- _AVAILABLE DATA_:
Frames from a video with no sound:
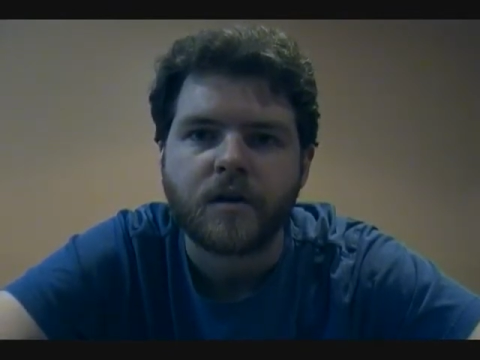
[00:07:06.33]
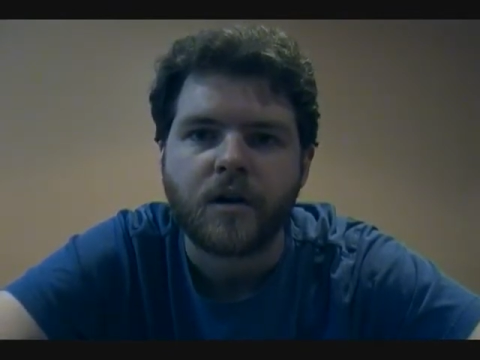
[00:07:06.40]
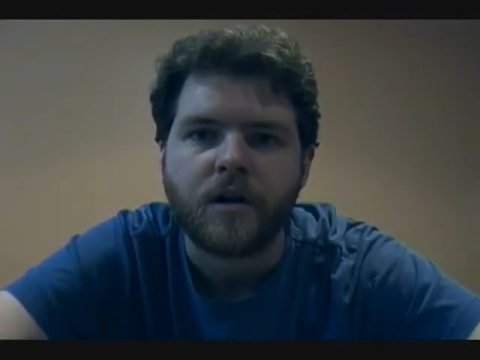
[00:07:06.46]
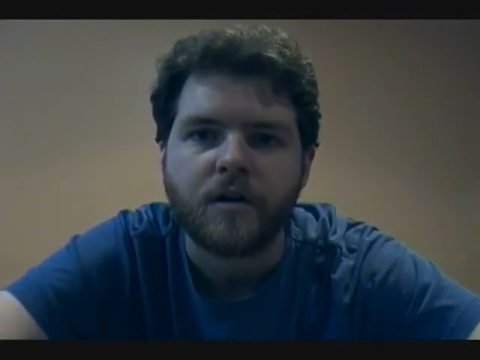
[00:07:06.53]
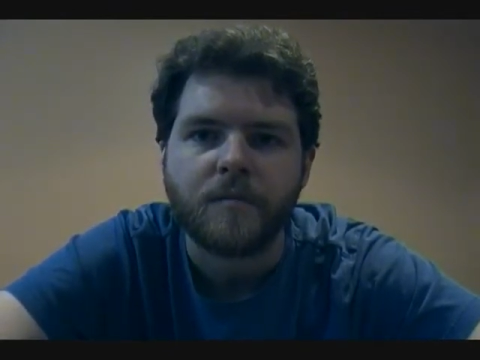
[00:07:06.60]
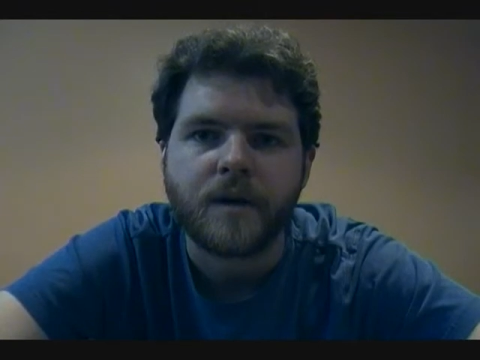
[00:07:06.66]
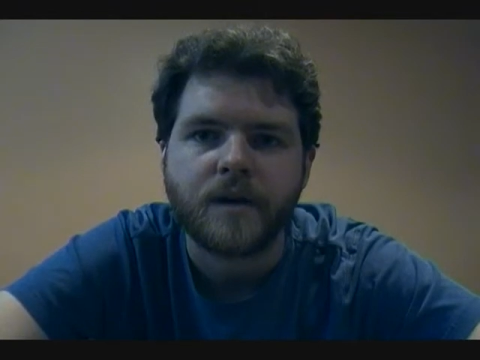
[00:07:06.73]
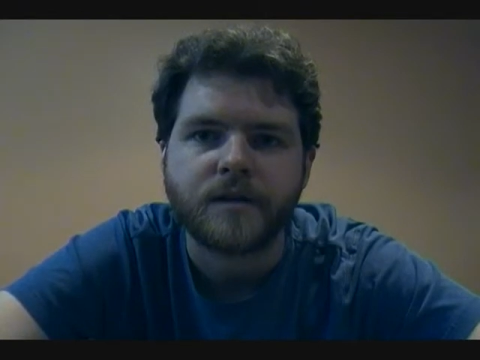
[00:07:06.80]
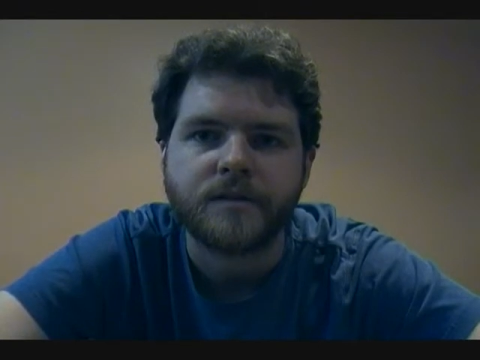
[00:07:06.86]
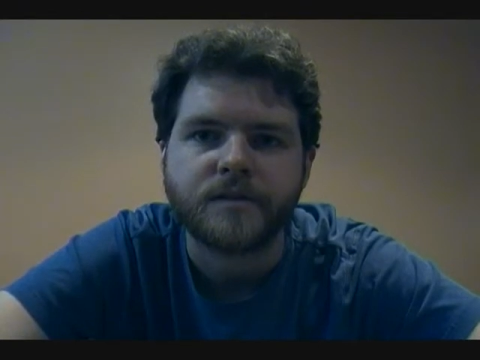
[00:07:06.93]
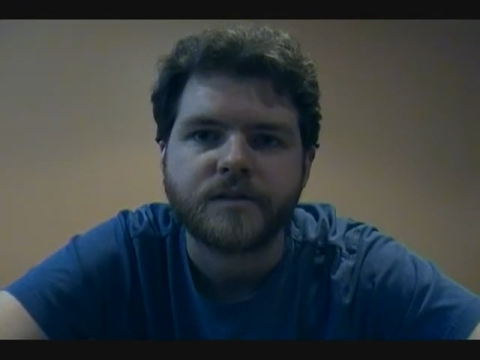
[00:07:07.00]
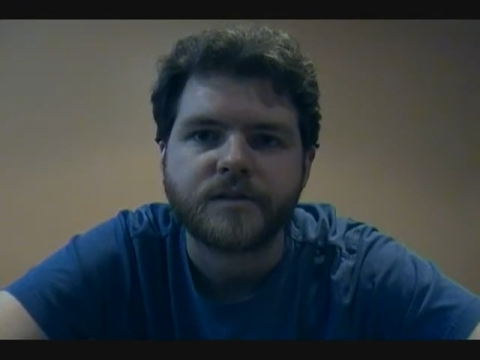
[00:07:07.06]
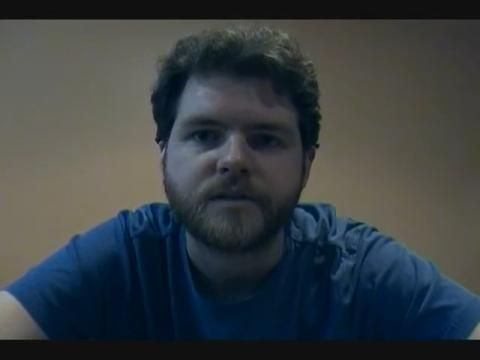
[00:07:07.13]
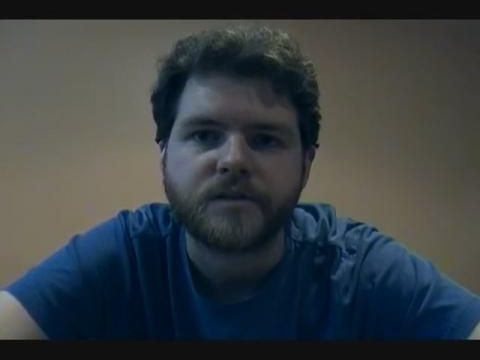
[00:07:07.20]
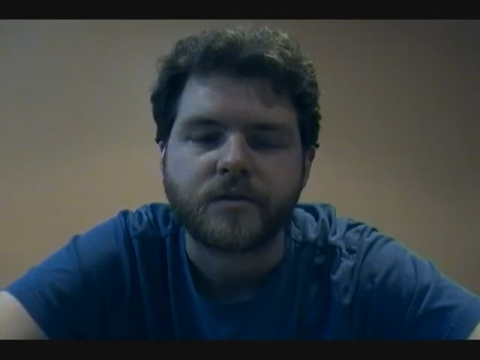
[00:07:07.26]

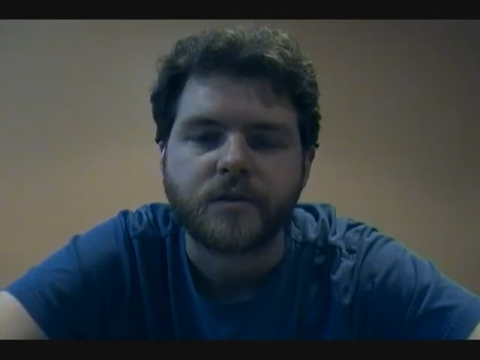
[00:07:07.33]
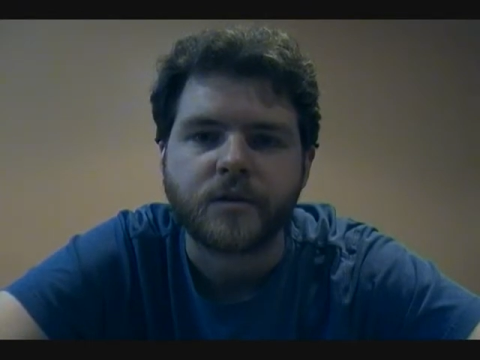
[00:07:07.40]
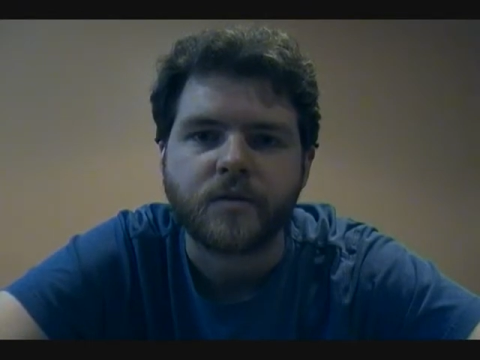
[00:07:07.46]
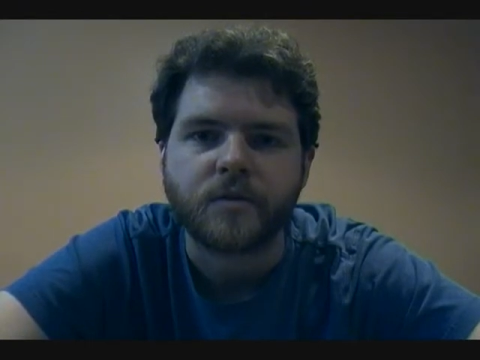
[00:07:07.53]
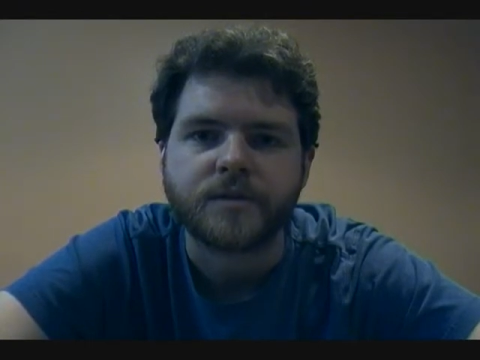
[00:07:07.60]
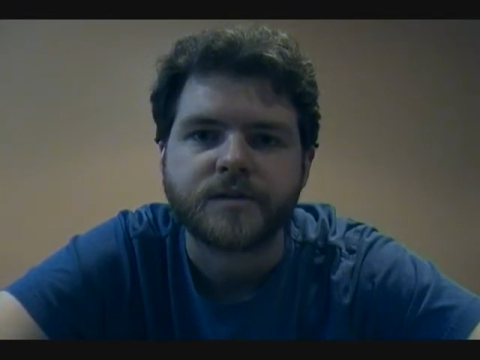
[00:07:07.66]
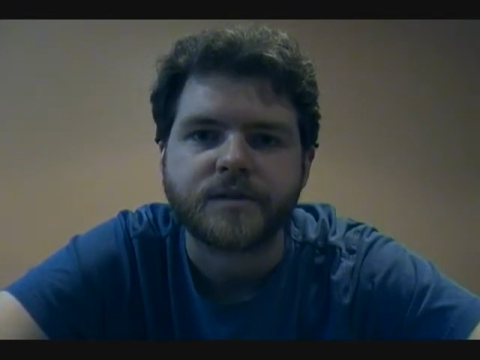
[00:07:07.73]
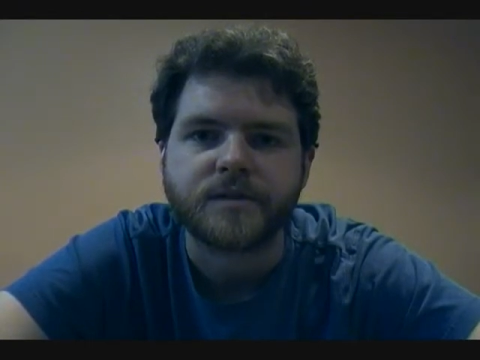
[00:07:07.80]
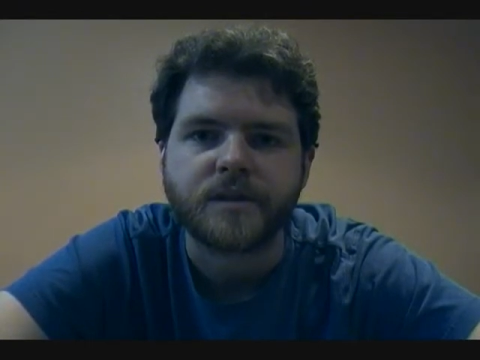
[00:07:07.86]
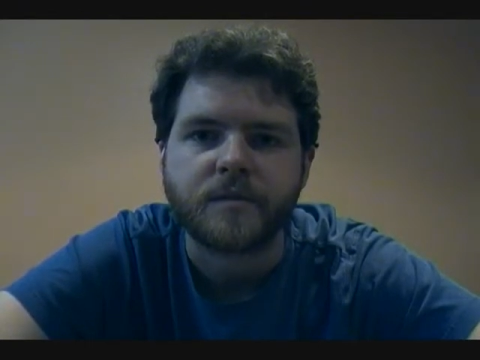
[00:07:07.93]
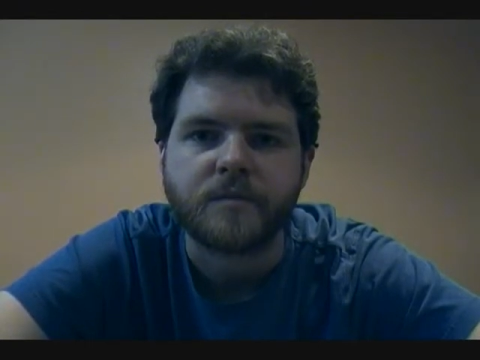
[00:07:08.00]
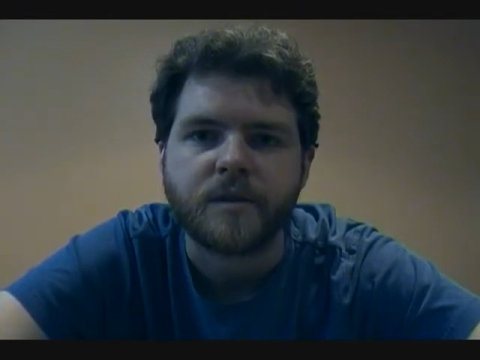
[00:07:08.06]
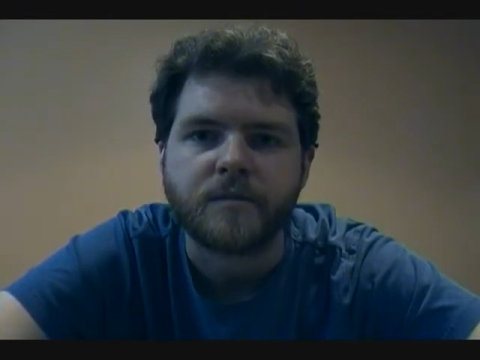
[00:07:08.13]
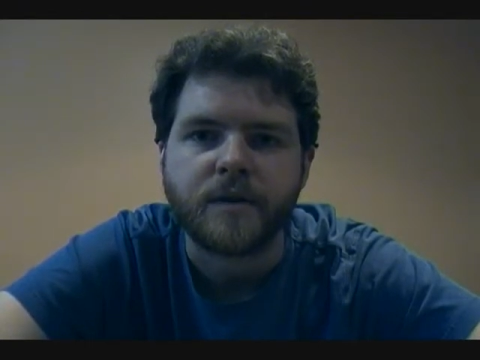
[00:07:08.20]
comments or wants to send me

- _EXERCISE_: A word-for-word copy is required of the lines above from the line with "[00:07:07.00]" through the last line of the data; no other lines and no pictures belong in it.

- _FINISHED TASK_:
[00:07:07.00]
[00:07:07.06]
[00:07:07.13]
[00:07:07.20]
[00:07:07.26]

[00:07:07.33]
[00:07:07.40]
[00:07:07.46]
[00:07:07.53]
[00:07:07.60]
[00:07:07.66]
[00:07:07.73]
[00:07:07.80]
[00:07:07.86]
[00:07:07.93]
[00:07:08.00]
[00:07:08.06]
[00:07:08.13]
[00:07:08.20]
comments or wants to send me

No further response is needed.